Sous l’effet notamment de la crise sanitaire et de l’essor des plateformes numériques, les « dark-stores », ces magasins occultes destinés à préparer des commandes faites en ligne pour assurer un service de livraison de proximité qui ne sont en principe pas ouverts directement à la clientèle, connaissent une croissance exponentielle.
Le chiffre indiqué dans l’étude publiée par l’APUR en Février 2022 est particulièrement éclairant : le recours à la livraison à domicile en France en 2020 connaît une augmentation de 45%. Cet essor n’est pas sans soulever de nombreuses interrogations et notamment quant au cadre juridique de cette activité.
Dans ce contexte, le Gouvernement a publié mi-mars une Fiche technique sur les modalités de régulation de ces « dark-stores ». L’objectif est de clarifier le cadre juridique afin de permettre un développement de cette activité « dans de bonnes conditions, en préservant l’animation des rues commerçantes dans certains cas ou la tranquillité des riverains dans d’autres » (lire le communiqué de presse).
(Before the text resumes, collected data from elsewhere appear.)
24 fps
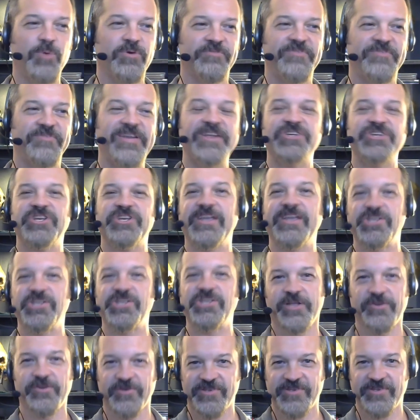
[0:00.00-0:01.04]
finishing
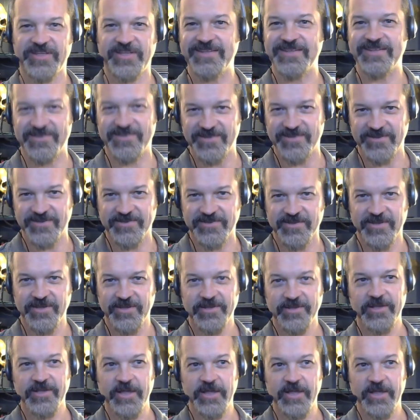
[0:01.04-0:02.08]
each other's sentences,
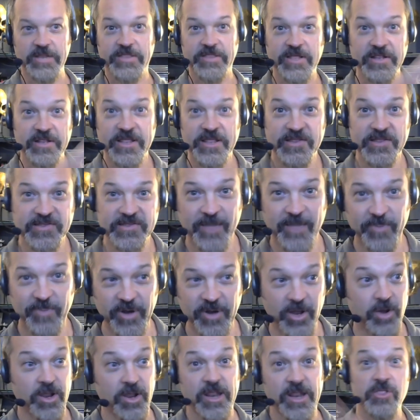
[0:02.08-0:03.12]
and then this
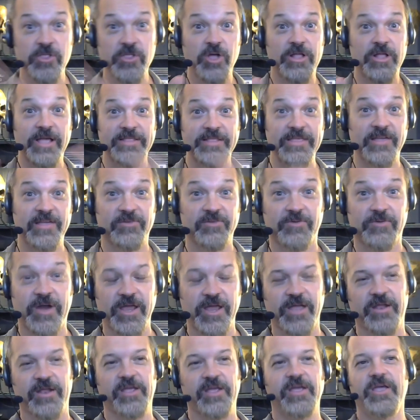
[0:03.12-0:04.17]
happened, and he looked like this,
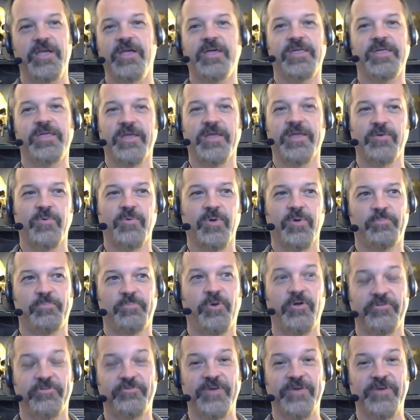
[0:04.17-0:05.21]
right? And like we were
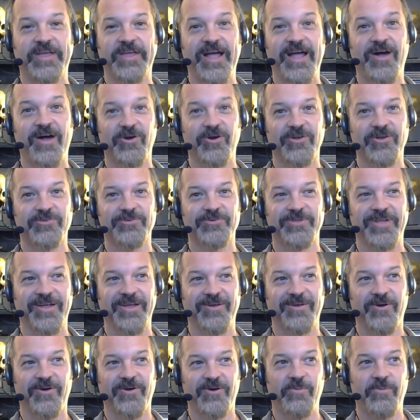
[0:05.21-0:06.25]
both freaking out because we're
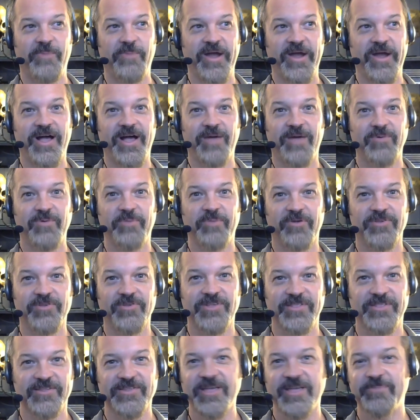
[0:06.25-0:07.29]
like, oh my God, we both
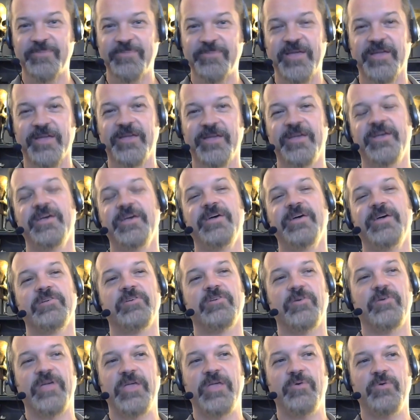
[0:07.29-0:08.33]
seen the same thing.
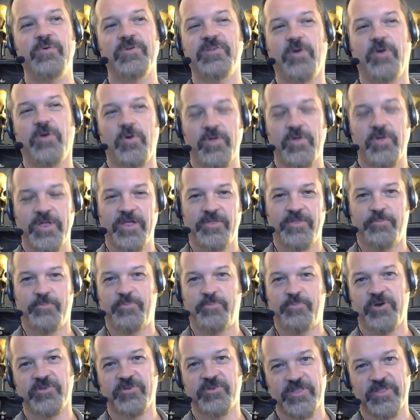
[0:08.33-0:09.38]
So he was the only other
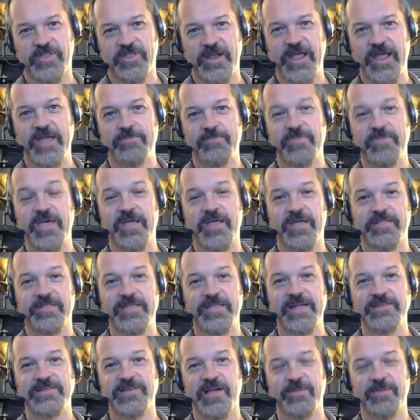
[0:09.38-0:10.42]
person that I had met at
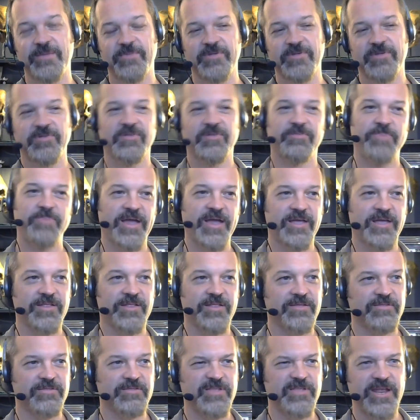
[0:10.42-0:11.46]
that time. This is back in
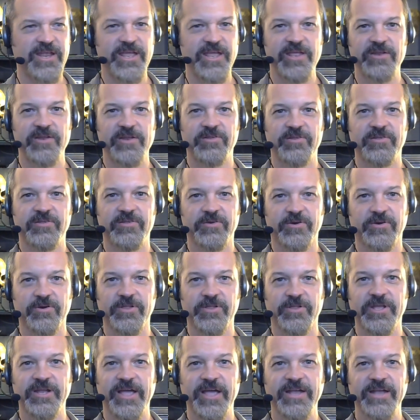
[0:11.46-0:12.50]
the late 80s,
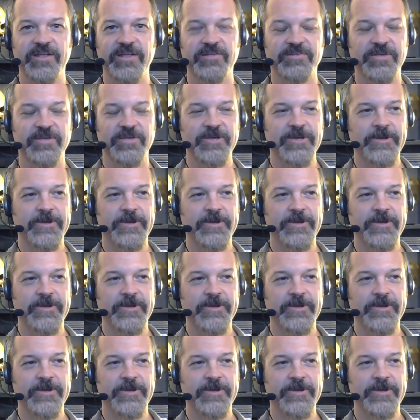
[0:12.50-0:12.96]
early 90s,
La fiche expose les différents outils de planification urbaine qui peuvent contraindre l’implantation de ces « dark-stores ».
S’agissant de leur destination au titre du droit de l’urbanisme, une distinction doit être faite entre :
- les plans locaux d’urbanisme (PLU) mettant en œuvre la nouvelle nomenclature des 5 destinations et 21 sous-destinations issue de la loi ALUR (art. R. 151-27 et R. 151-2 c. urb.), qu’ils ne peuvent pas définir, et
- les PLU anciens, qui sont articulés autour des 9 destinations prévues par l’ancien article R. 123-9 du code de l’urbanisme et qui peuvent les définir.
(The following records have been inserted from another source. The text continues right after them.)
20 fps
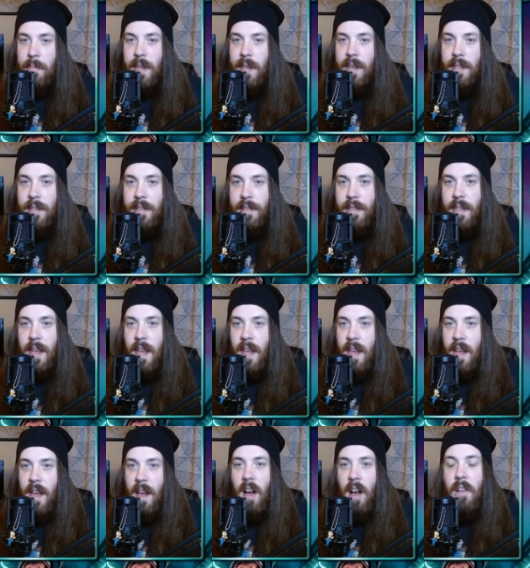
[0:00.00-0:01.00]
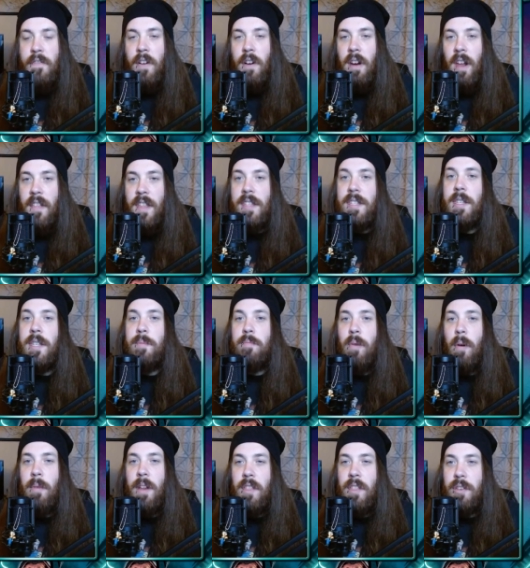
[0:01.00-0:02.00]
because I feel like this is
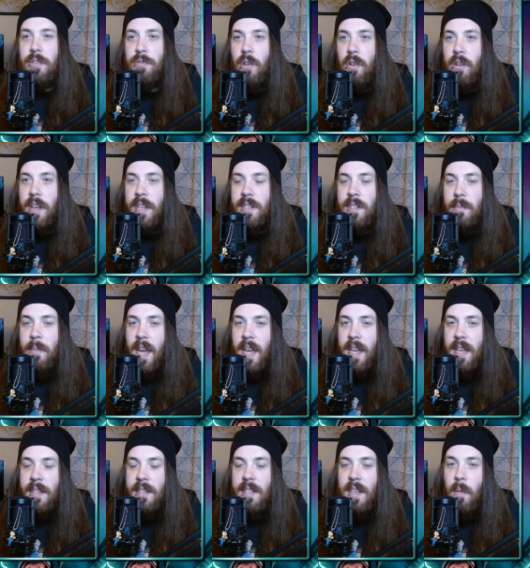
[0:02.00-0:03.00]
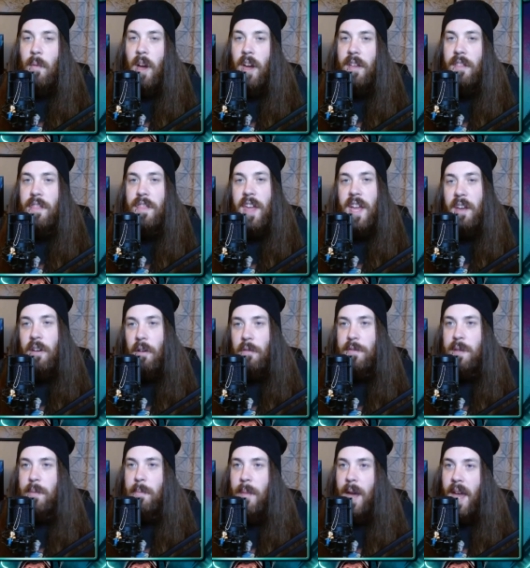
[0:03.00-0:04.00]
probably the strongest Namekians team I could think of
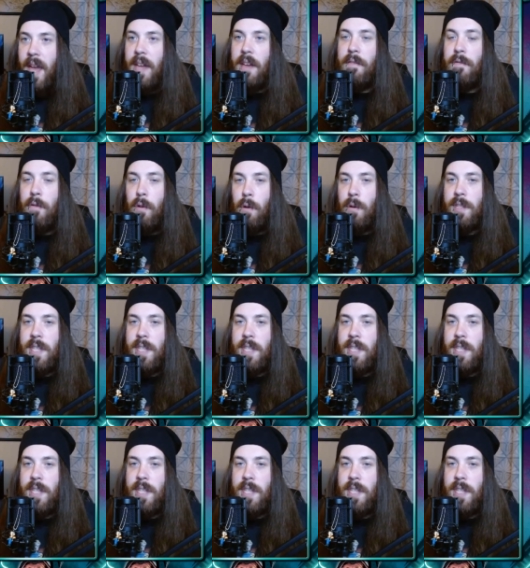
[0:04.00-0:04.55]
to make for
Sous la nouvelle nomenclature, les « dark stores » peuvent relever :
- de la destination « autres activités des secteurs secondaire ou tertiaire » et sous destination entrepôt lorsqu’ils ne sont pas destinés à l’accueil d’une clientèle ni à une vente de bien en direct à une clientèle ;
- si, en revanche, le « dark store » est ouvert à une clientèle qui peut y accéder directement, l’activité se rattacherait davantage à la destination « commerce et activité de services ». Un service de « click & collect », avec un comptoir de retrait des marchandises, ouvert à des horaires d’ouverture similaires à un commerce classique font que l’activité est accessible à la clientèle.
Sous l’ancienne nomenclature, tout dépend du point de savoir si les rédacteurs du PLU ont défini ou non les destinations. Selon les cas, le « dark store » pourra s’inscrire dans la destination « commerce » ou dans la destination « entrepôt ».
Le PLU peut contraindre de différentes manières l’implantation de certaines destinations. Par exemple, il peut interdire l’implantation d’entrepôts dans certaines zones, ou, par un linéaire commercial, empêcher le changement de destination des locaux situés en rez-de-chaussée vers une destination autre que commerce.
Les « dark stores » doivent respecter ces règles pour obtenir les différentes autorisations qui peuvent conditionner leur l’implantation. En particulier, en droit de l’urbanisme, le changement de destination est soumis à déclaration préalable, sauf s’il s’accompagne d’une modification de la façade, et dans ce cas il doit être précédé de l’obtention préalable d’un permis de construire. L’hypothèse classique est celle de l’implantation d’un « dark-store » en lieu et place d’un commerce traditionnel, avec des travaux d’occultation de façade car il n’est pas du tout accessible à une clientèle. Par ailleurs, selon les cas, une autorisation d’exploitation commerciale peut être requise.
Faute de ces autorisations adéquates et du respect des règles de planification, l’activité est implantée irrégulièrement. Les sanctions, dans ce cas, sont administratives, civiles (action en responsabilité), pénales (amende), fiscales … Une communication publiée sur le site de la Ville de Paris le 24 mars dernier rappelle ces exigences et invite à signaler les « dark-stores » non autorisés.